═══ SUPPLIED DATA ═══

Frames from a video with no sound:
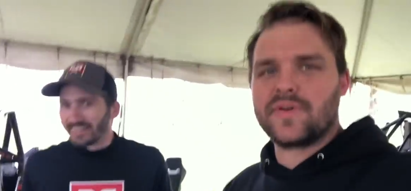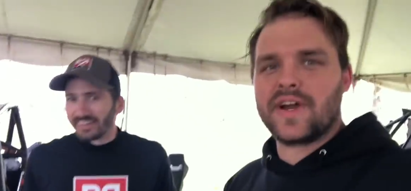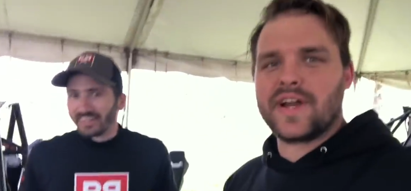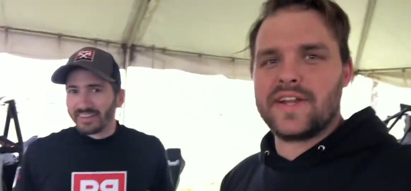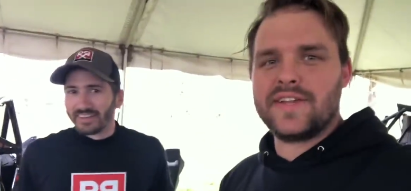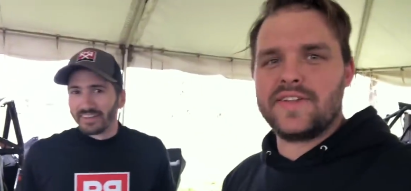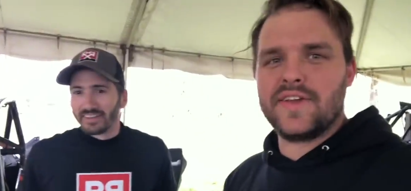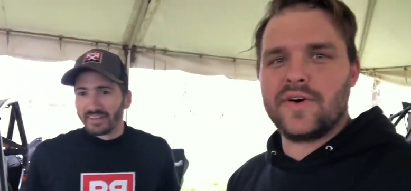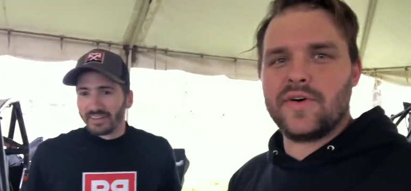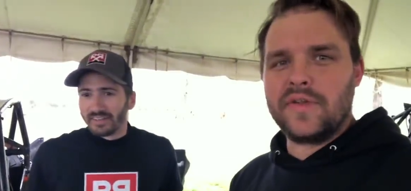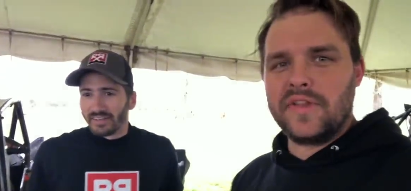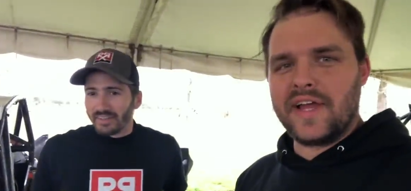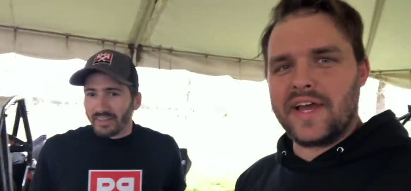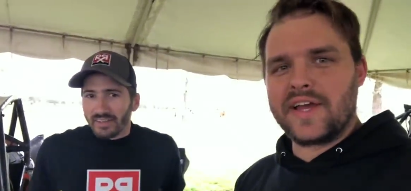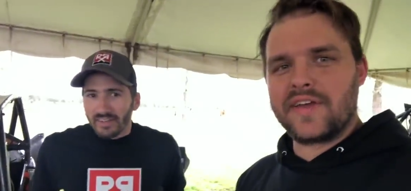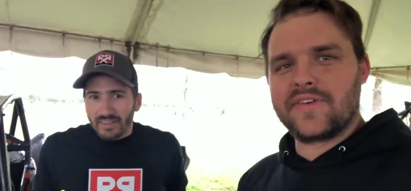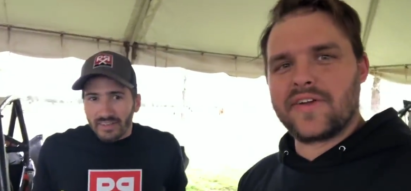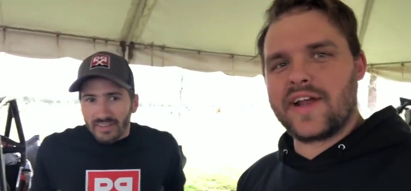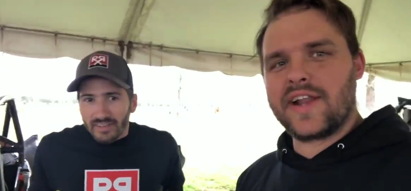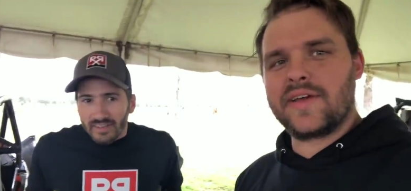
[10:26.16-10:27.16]
Speaker 1: where I don't
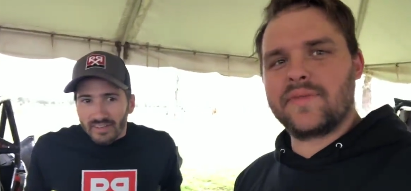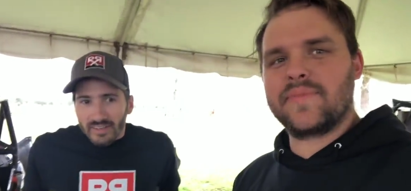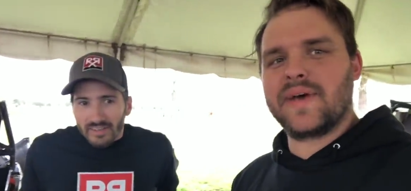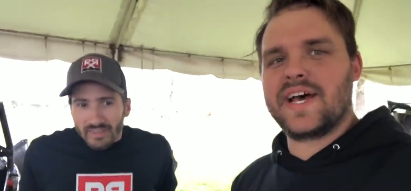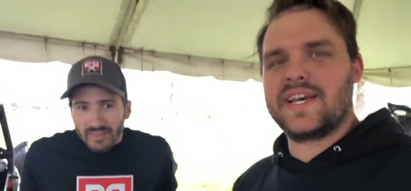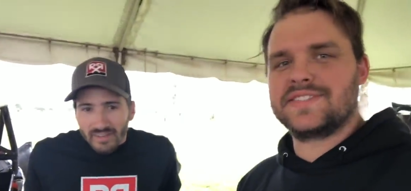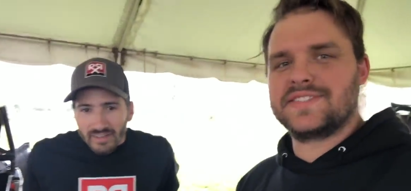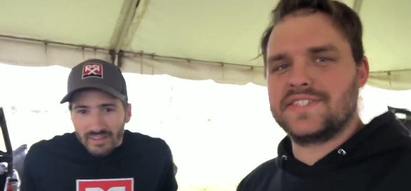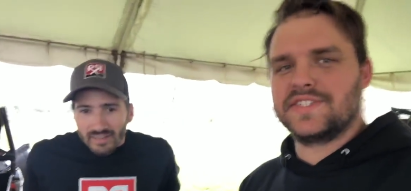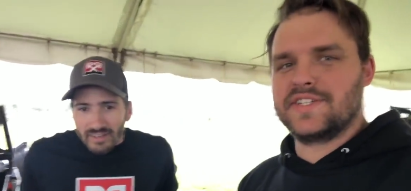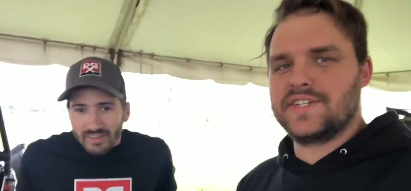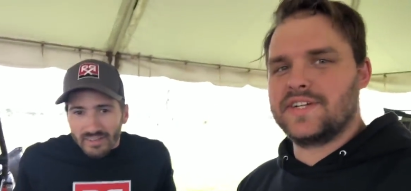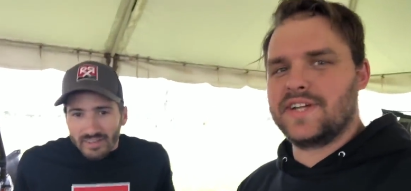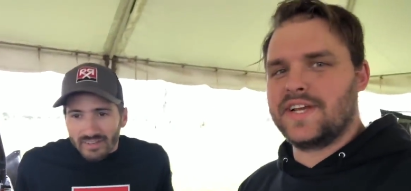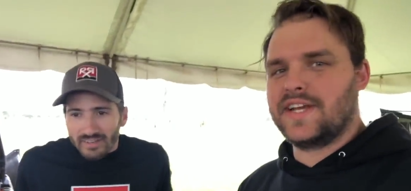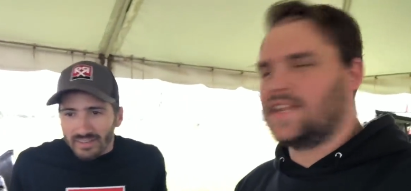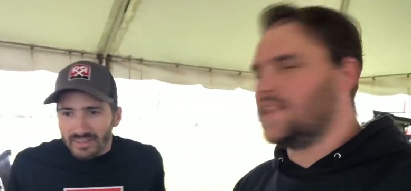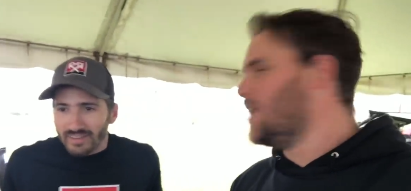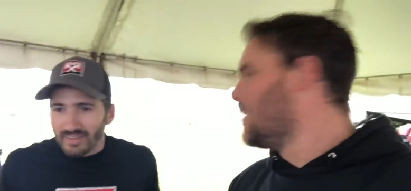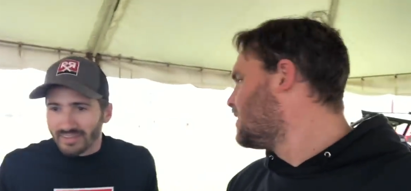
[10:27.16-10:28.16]
like riding passenger
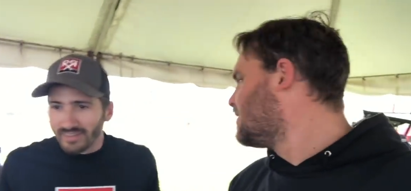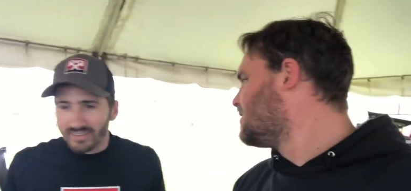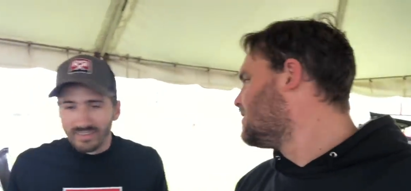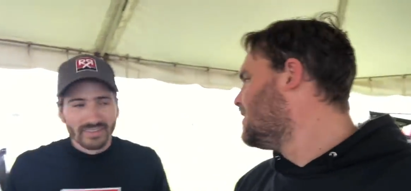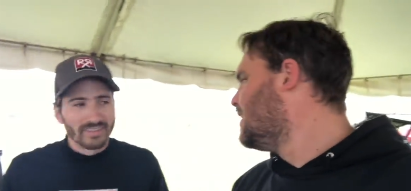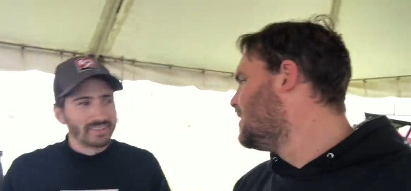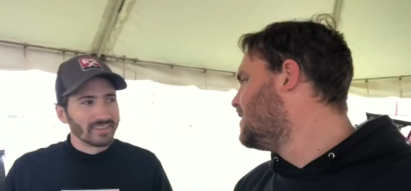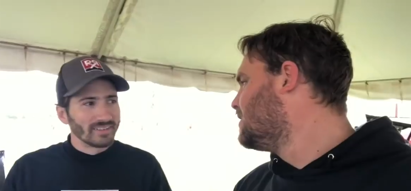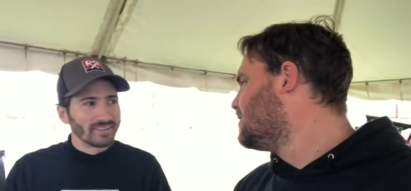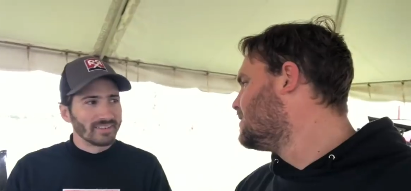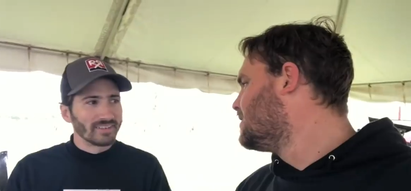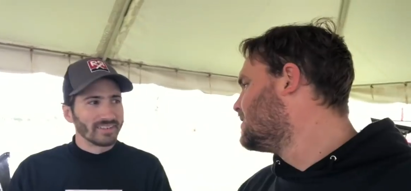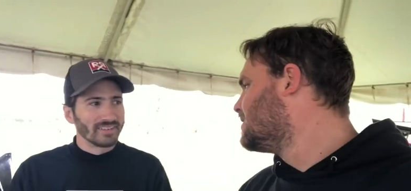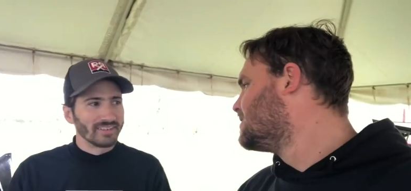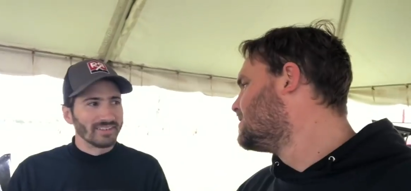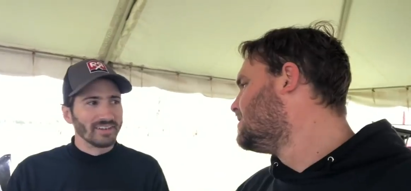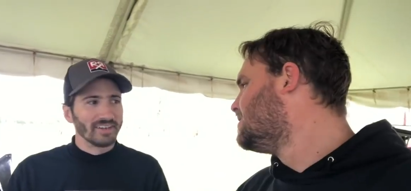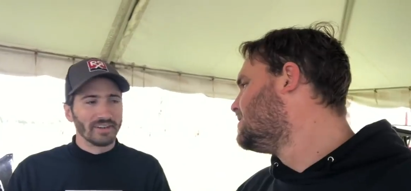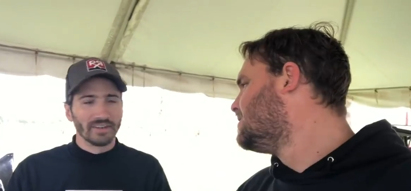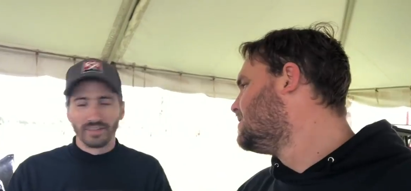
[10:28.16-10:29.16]
in like anything.
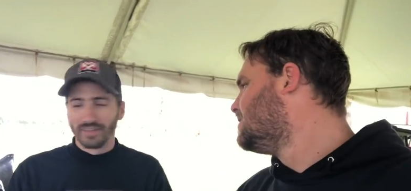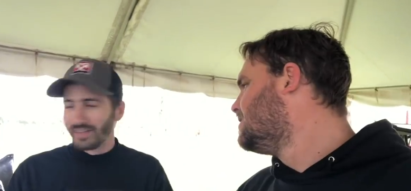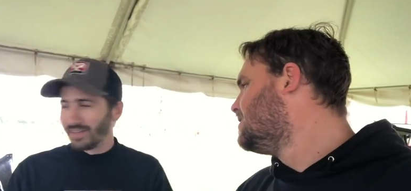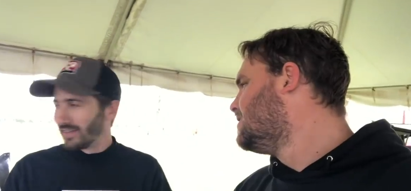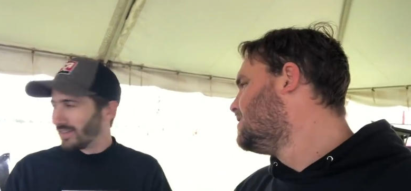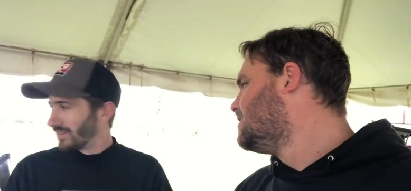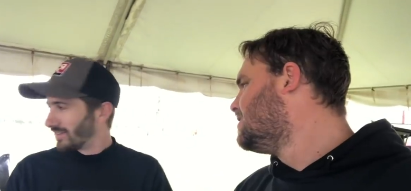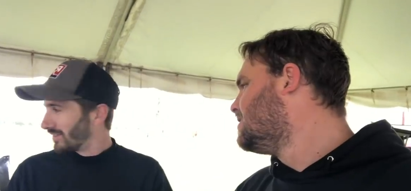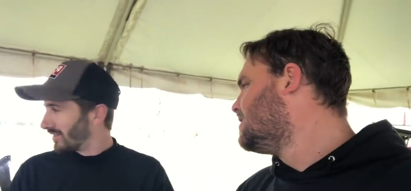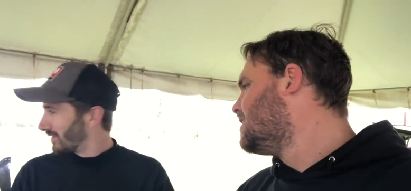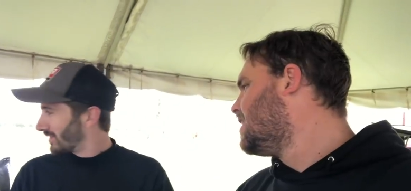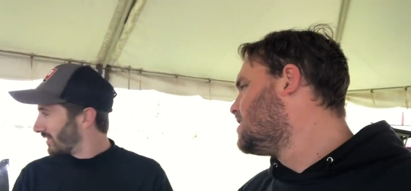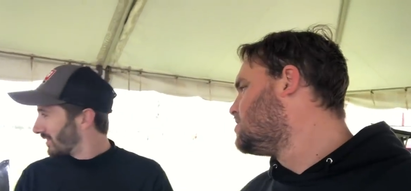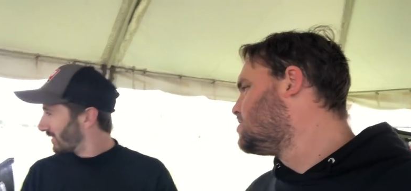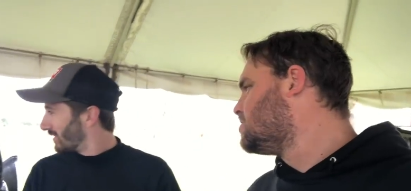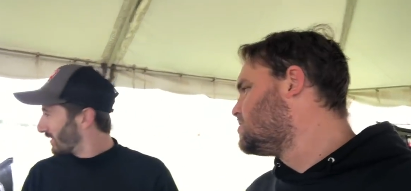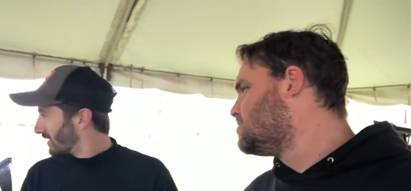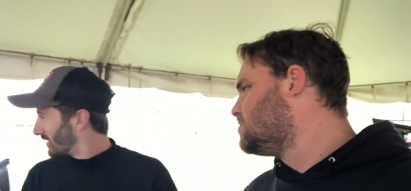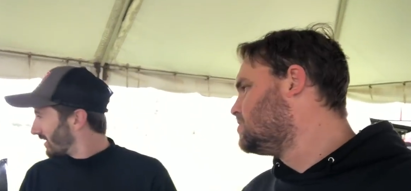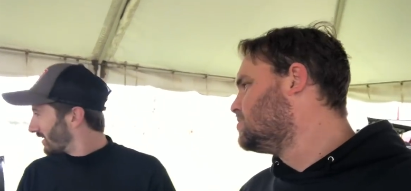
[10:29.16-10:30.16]
Oh yeah. I
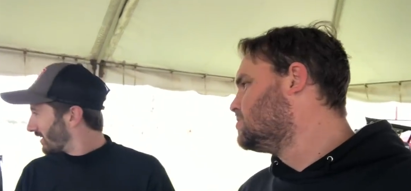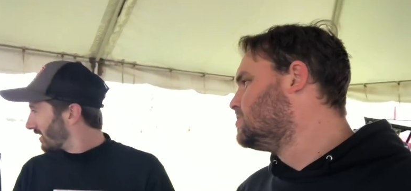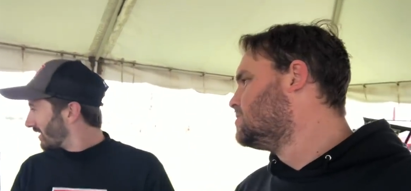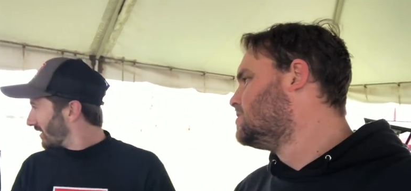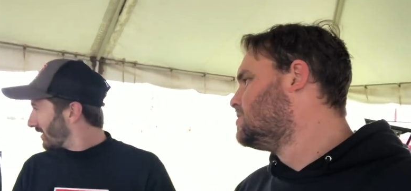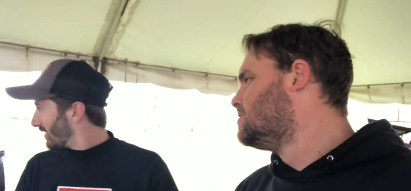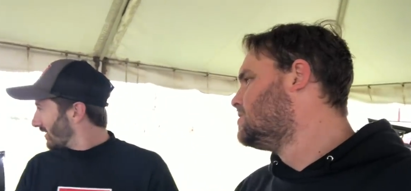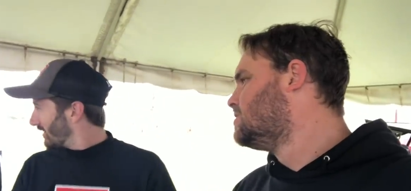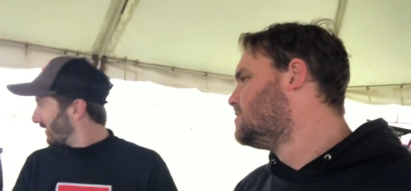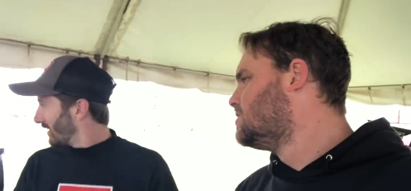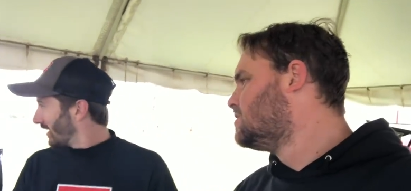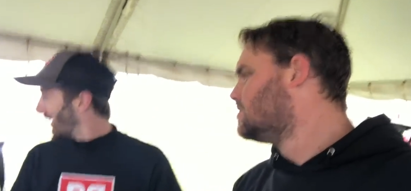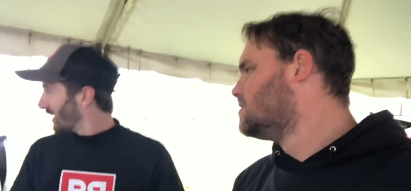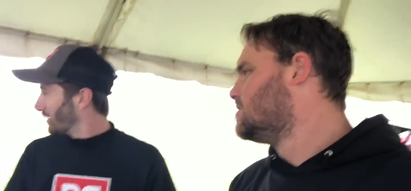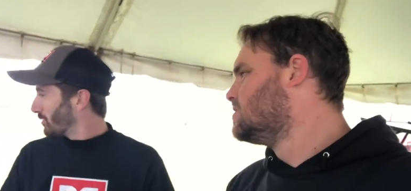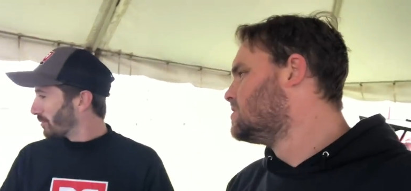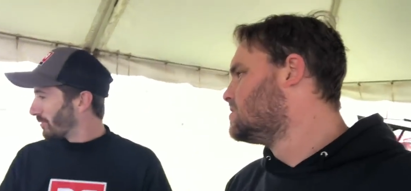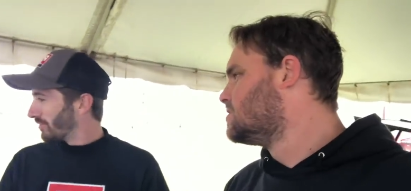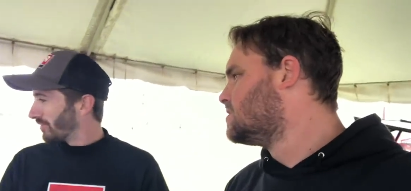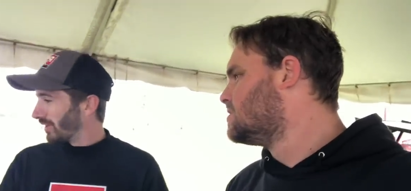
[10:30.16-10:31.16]
trust you. Yeah,
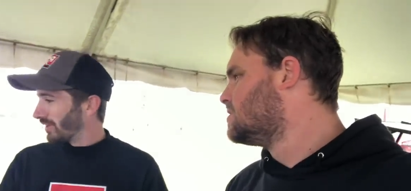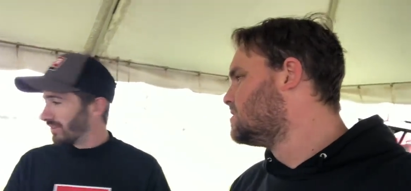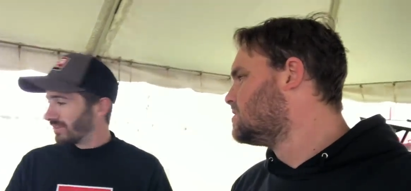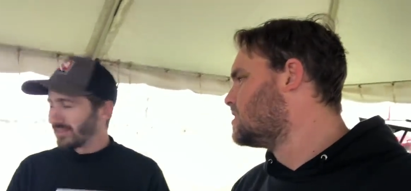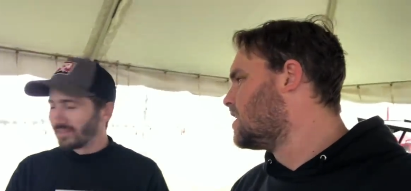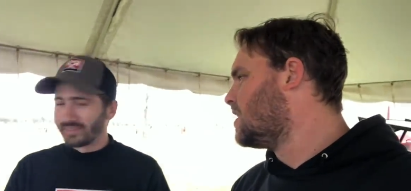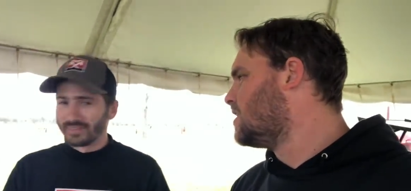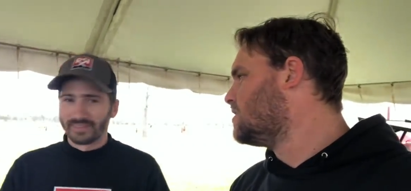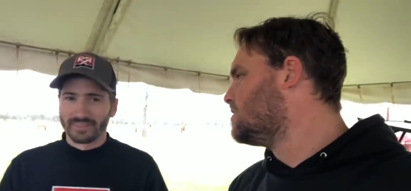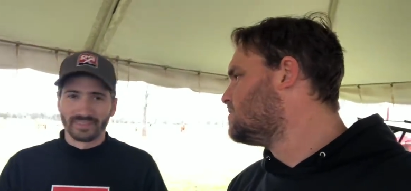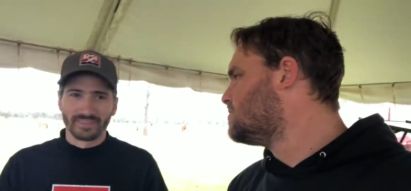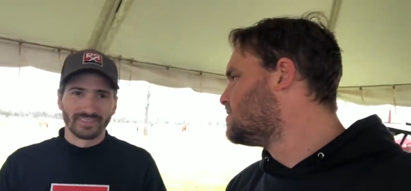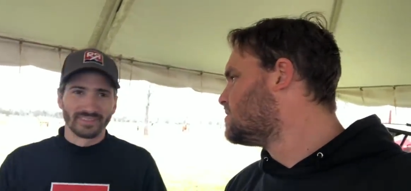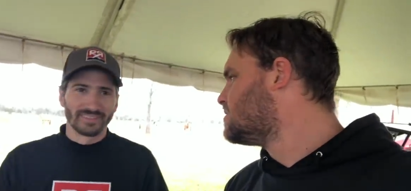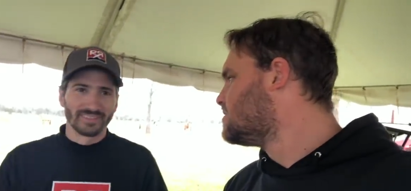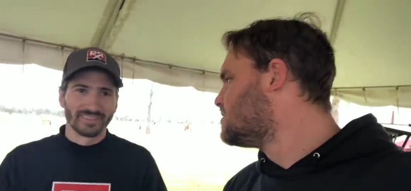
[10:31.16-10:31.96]
you'll be fine. Kind of.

═══

- TASK PROMPT: Without the pictures, write out every entry precisely as it appears.

- FINISHED EXERCISE:
Frames from a video with no sound:
[10:26.16-10:27.16]
Speaker 1: where I don't
[10:27.16-10:28.16]
like riding passenger
[10:28.16-10:29.16]
in like anything.
[10:29.16-10:30.16]
Oh yeah. I
[10:30.16-10:31.16]
trust you. Yeah,
[10:31.16-10:31.96]
you'll be fine. Kind of.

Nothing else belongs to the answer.